Pilots vs MVPs
Part of our goal, or mission, at AICE Labs is to prevent promising AI initiatives from languishing in “proof of concept” purgatory, where a nice demo in a local test environment gets dumped and never makes it to production. One way to save a project from this fate would be to immediately jump into a heavyweight solution with full integration into the final environment. But that risks going too far in the opposite direction. What’s the secret sauce for bridging the contrasting needs? On the one hand, we want to follow good development practices and get to an end-to-end integrated solution as quickly as possible. On the other hand, if you don’t yet know how to tackle a given problem at all, any work on integration is prone to change at best and a complete waste at worst. What’s more, full estimation of the integrated project often requires that the approach is known. After all, if a given problem can be solved with a simple wrapper around GPT or Claude, that’s on a totally different scale than if custom training, finetuning, or intricate agentic workflows are required.

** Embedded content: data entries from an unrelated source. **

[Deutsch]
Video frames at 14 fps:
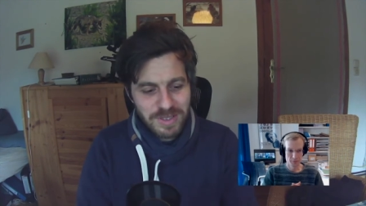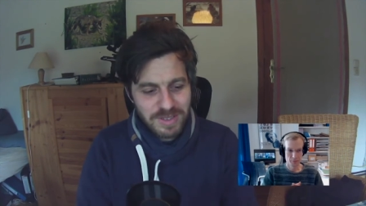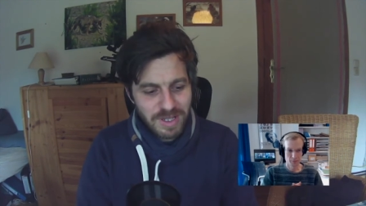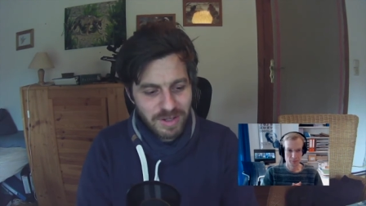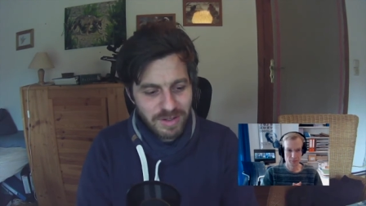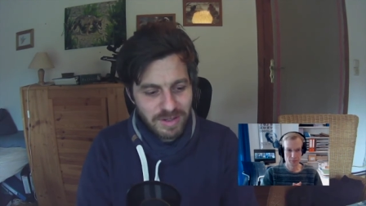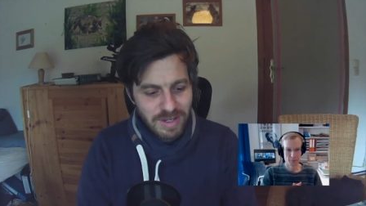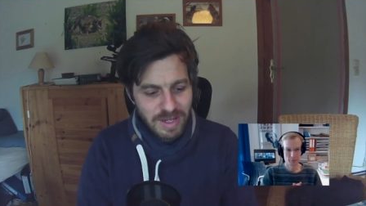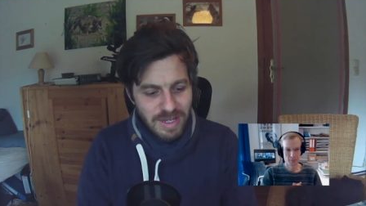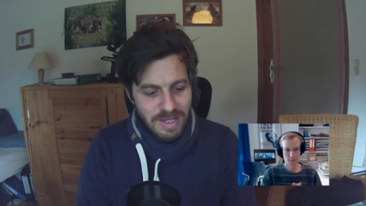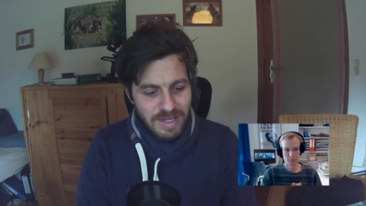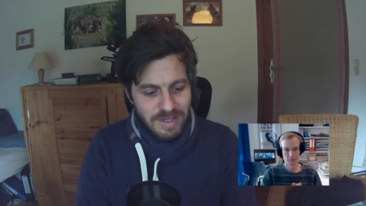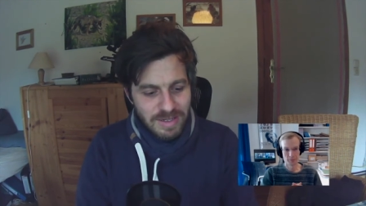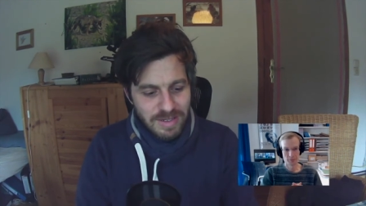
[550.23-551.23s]
ich dann,
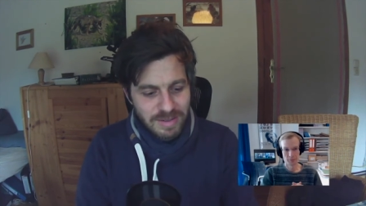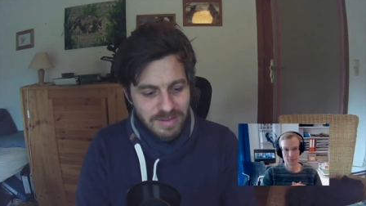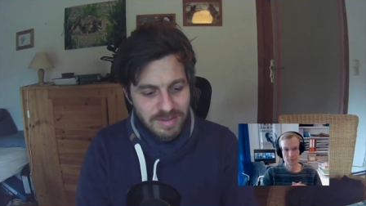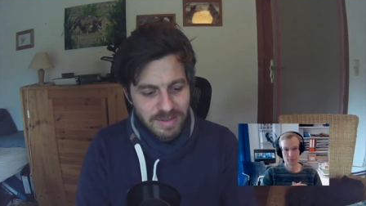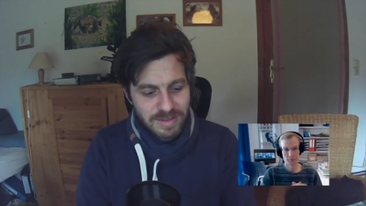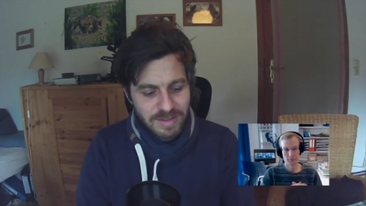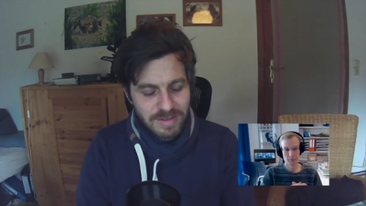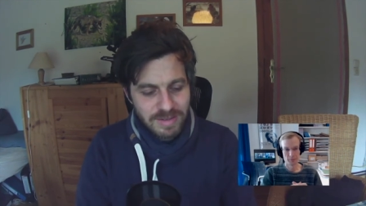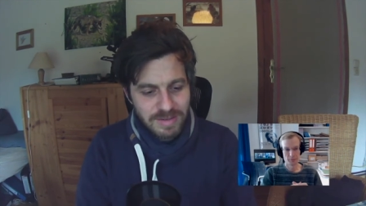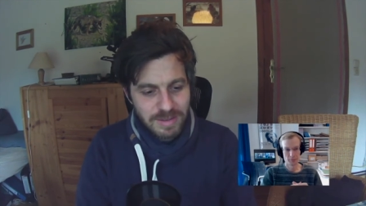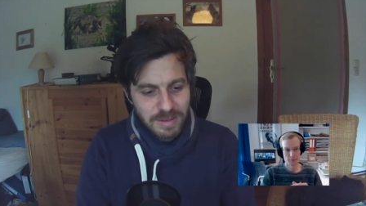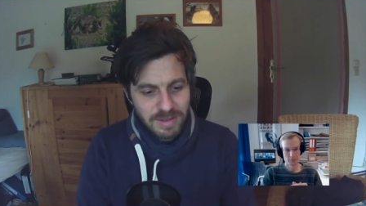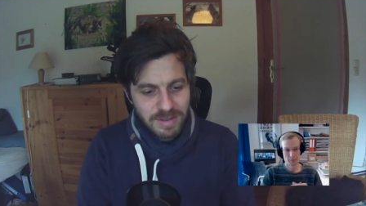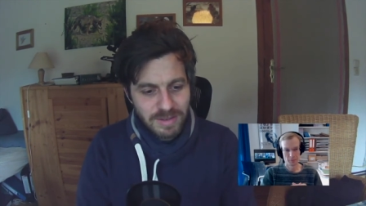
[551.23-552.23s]
dass
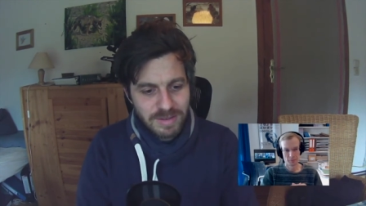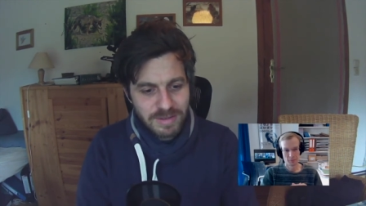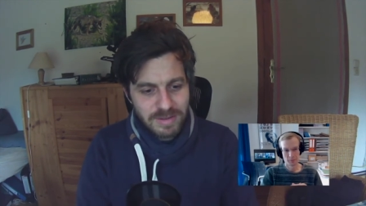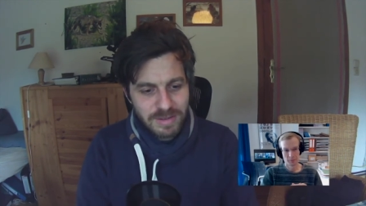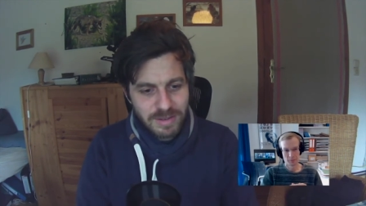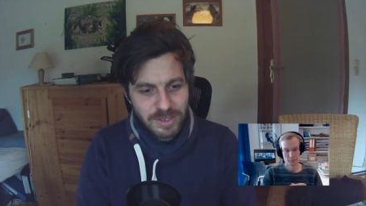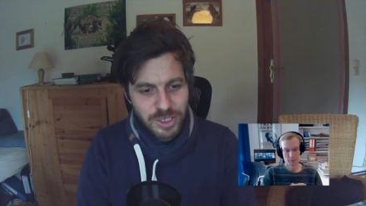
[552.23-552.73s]
diese, diese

Here’s our (current and evolving) thinking about this:
Any project where you are not 100% sure you already know which AI technology you’ll be using needs to start with a pilot phase
In that pilot phase, do not worry one bit about integration.

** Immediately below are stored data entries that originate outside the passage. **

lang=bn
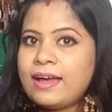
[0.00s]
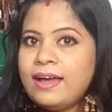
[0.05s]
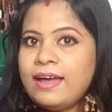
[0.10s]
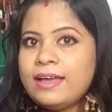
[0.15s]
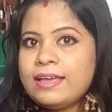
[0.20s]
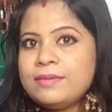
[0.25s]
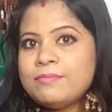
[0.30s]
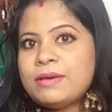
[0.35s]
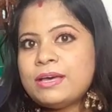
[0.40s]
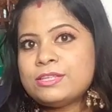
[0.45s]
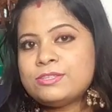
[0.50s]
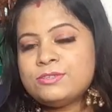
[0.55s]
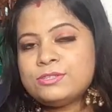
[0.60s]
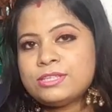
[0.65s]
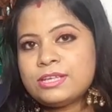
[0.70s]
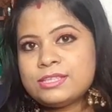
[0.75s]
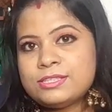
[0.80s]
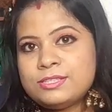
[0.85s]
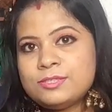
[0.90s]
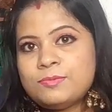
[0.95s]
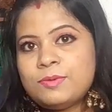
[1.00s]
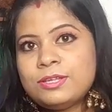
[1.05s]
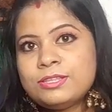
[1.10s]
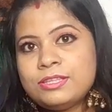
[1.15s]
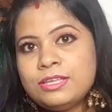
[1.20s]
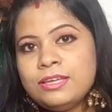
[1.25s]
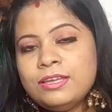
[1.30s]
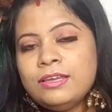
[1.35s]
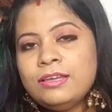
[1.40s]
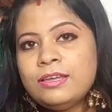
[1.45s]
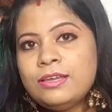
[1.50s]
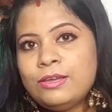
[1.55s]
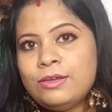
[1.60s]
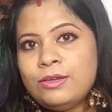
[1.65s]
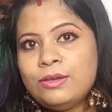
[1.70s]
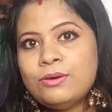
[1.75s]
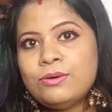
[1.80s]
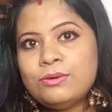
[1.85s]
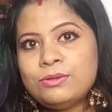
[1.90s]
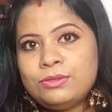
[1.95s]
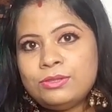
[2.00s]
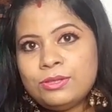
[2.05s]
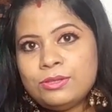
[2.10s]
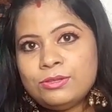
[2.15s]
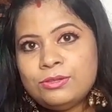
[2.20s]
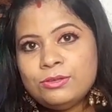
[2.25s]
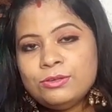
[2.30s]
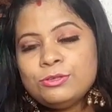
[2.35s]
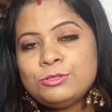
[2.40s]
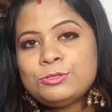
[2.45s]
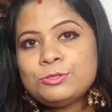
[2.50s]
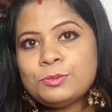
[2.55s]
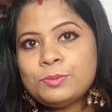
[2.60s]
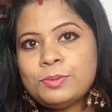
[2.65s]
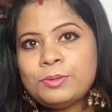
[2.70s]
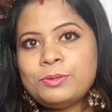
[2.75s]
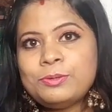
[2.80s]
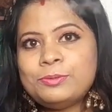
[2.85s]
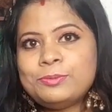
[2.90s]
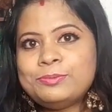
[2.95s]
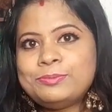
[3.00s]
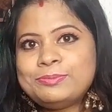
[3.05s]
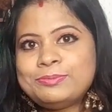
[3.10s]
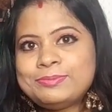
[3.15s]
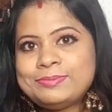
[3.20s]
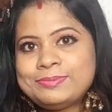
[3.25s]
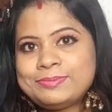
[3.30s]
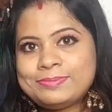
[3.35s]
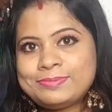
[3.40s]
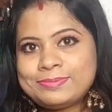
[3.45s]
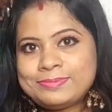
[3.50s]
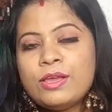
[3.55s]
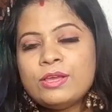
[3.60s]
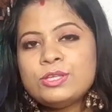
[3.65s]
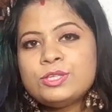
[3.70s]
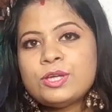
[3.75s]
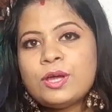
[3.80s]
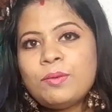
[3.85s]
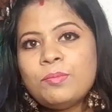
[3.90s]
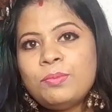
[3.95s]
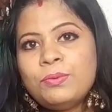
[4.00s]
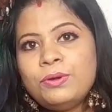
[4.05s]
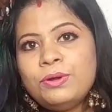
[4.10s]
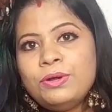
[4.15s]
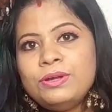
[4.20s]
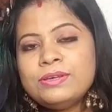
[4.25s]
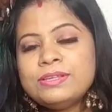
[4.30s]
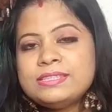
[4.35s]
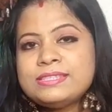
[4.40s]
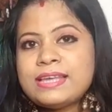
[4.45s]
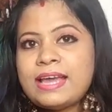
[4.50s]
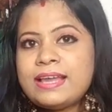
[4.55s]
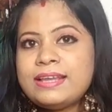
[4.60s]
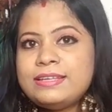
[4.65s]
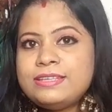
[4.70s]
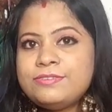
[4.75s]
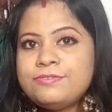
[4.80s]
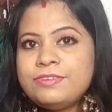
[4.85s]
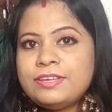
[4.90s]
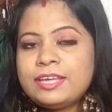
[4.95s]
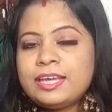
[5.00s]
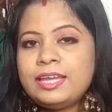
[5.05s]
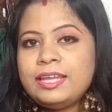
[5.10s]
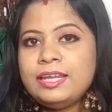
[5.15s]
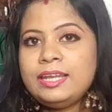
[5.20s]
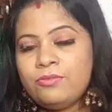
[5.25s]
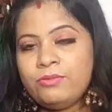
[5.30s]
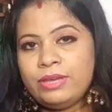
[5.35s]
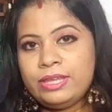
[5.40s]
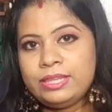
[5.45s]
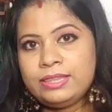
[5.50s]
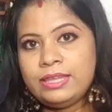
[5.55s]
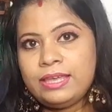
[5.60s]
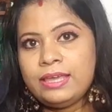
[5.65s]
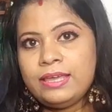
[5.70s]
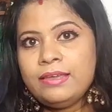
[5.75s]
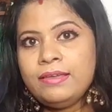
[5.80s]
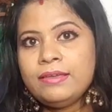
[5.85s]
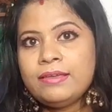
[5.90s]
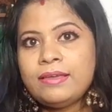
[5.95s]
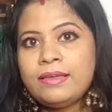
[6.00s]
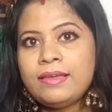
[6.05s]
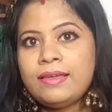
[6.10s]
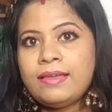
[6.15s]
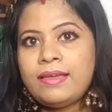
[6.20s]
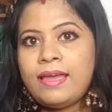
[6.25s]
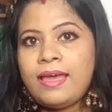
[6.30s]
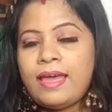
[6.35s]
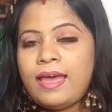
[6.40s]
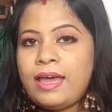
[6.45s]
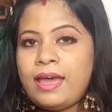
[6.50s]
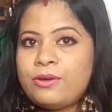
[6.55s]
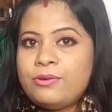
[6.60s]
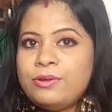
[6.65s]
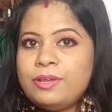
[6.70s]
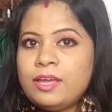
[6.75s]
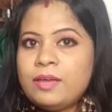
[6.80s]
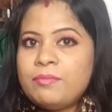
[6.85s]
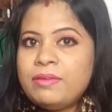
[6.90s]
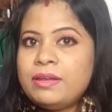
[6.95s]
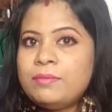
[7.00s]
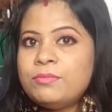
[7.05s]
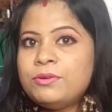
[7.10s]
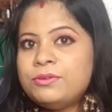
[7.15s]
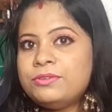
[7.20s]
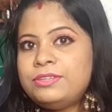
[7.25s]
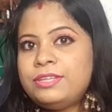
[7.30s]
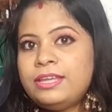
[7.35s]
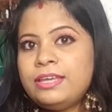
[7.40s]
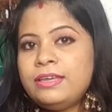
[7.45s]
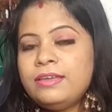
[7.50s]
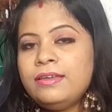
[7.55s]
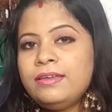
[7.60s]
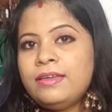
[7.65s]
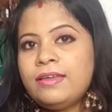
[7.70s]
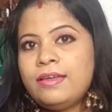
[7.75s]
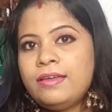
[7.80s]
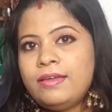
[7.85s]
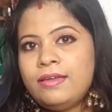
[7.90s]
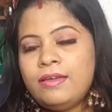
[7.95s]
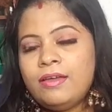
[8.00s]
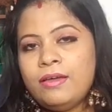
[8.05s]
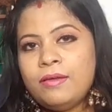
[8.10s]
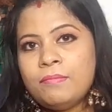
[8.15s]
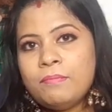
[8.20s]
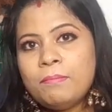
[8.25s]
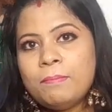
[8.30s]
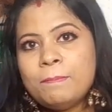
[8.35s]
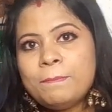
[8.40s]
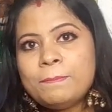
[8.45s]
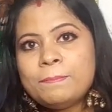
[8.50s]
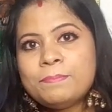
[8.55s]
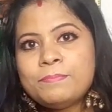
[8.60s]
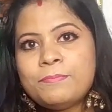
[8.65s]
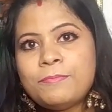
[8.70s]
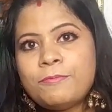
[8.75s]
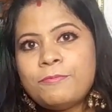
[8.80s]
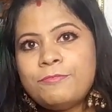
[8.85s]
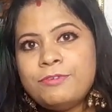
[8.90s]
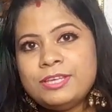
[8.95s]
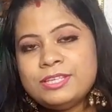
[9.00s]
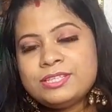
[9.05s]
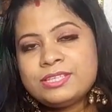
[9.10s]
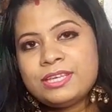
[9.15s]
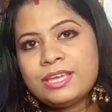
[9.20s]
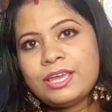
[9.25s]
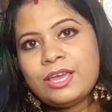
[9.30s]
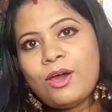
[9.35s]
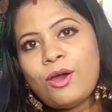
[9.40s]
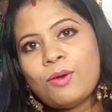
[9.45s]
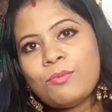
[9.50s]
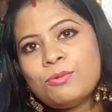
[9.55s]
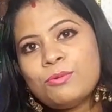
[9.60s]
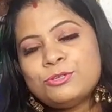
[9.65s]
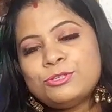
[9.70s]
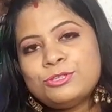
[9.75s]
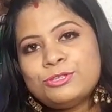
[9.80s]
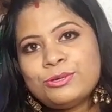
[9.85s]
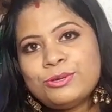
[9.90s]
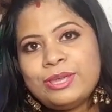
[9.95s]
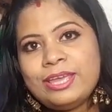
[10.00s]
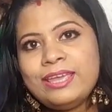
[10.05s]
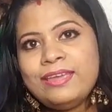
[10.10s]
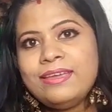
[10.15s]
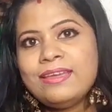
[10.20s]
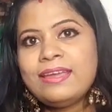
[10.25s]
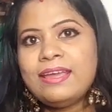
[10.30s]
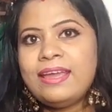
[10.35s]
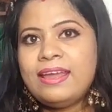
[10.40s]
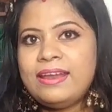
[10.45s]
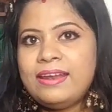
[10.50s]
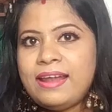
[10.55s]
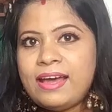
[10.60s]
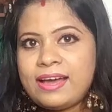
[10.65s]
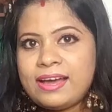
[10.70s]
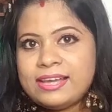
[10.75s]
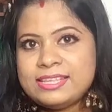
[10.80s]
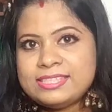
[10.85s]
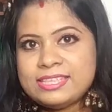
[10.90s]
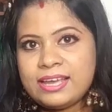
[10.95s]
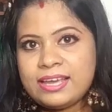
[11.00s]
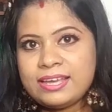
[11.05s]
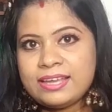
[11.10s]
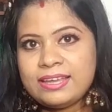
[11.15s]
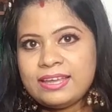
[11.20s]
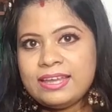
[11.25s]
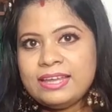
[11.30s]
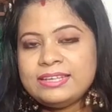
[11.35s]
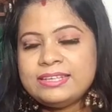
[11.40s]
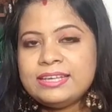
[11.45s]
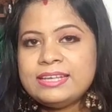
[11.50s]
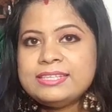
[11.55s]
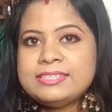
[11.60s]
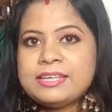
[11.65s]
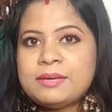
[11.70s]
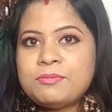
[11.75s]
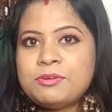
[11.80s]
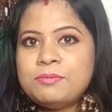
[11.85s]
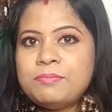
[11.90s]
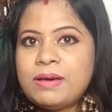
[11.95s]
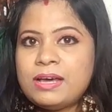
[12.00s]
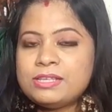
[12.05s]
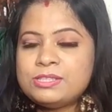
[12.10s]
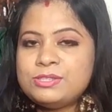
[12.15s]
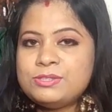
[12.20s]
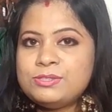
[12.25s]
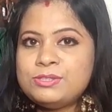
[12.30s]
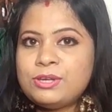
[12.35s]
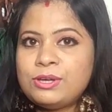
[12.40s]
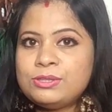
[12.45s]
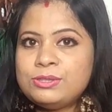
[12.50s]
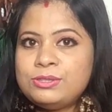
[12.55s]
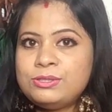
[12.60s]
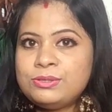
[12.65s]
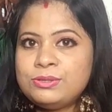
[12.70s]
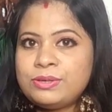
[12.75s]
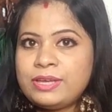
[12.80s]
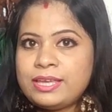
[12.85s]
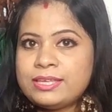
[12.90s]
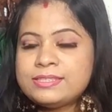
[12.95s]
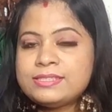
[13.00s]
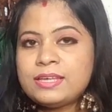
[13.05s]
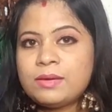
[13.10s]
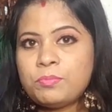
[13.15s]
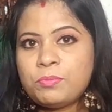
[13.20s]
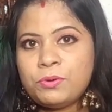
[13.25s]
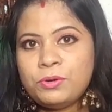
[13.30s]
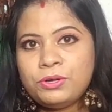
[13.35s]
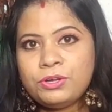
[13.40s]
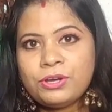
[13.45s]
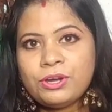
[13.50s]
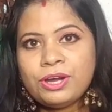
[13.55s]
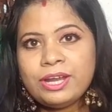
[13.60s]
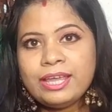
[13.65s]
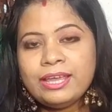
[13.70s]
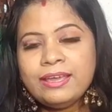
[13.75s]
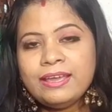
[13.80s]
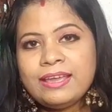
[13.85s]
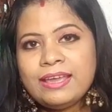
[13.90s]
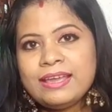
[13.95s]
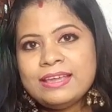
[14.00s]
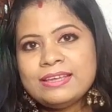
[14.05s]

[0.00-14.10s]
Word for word: রাখাই বাস্তুশাস্ত্র মতে অত্যন্ত শুভ সম্পূর্ণ সায়েন্টিফিক্যাল ওয়েতে অ্যাকোরিয়ামের মধ্যে ফিশকে অবশ্যই রাখা যায় এটা যেমন বাস্তুতন্ত্রকে সাপোর্ট করে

Where does data come from? From an excel sheet or CSV file, manually exported
Where does the code run? On your laptop
What about data security? Don’t worry about it. Ask for the data to be de-identified and scrubbed so that it’s not an issue.

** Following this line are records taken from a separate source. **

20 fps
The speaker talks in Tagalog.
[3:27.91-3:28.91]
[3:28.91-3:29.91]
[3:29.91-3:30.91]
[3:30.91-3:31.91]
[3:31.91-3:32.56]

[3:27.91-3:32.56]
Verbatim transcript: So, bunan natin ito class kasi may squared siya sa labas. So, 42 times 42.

Don’t aim for perfection, aim for a de-risked decision: This is how we’ll go and build the real thing
Be vigilant about dead ends and stay away from things that only work because you’re in that limited, simplified environment. Security is a good example here. Just because we are not worried about it in the pilot phase doesn’t mean we can explore solutions that would be inherently insecure. “We found a great solution, 99% accurate and blazing fast and you only need to send all your sensitive data to a third party in a sketchy country.” ;)
For the real thing, do start working on end-to-end integrations from day 1. Now that you’ve verified the initial approach, building the whole system in parallel ensures there won’t be nasty surprises about integration issues three days before launch.
The outcome of the pilot phase is decidedly not an MVP. It’s research and prototyping to ensure that whatever you build next is actually viable.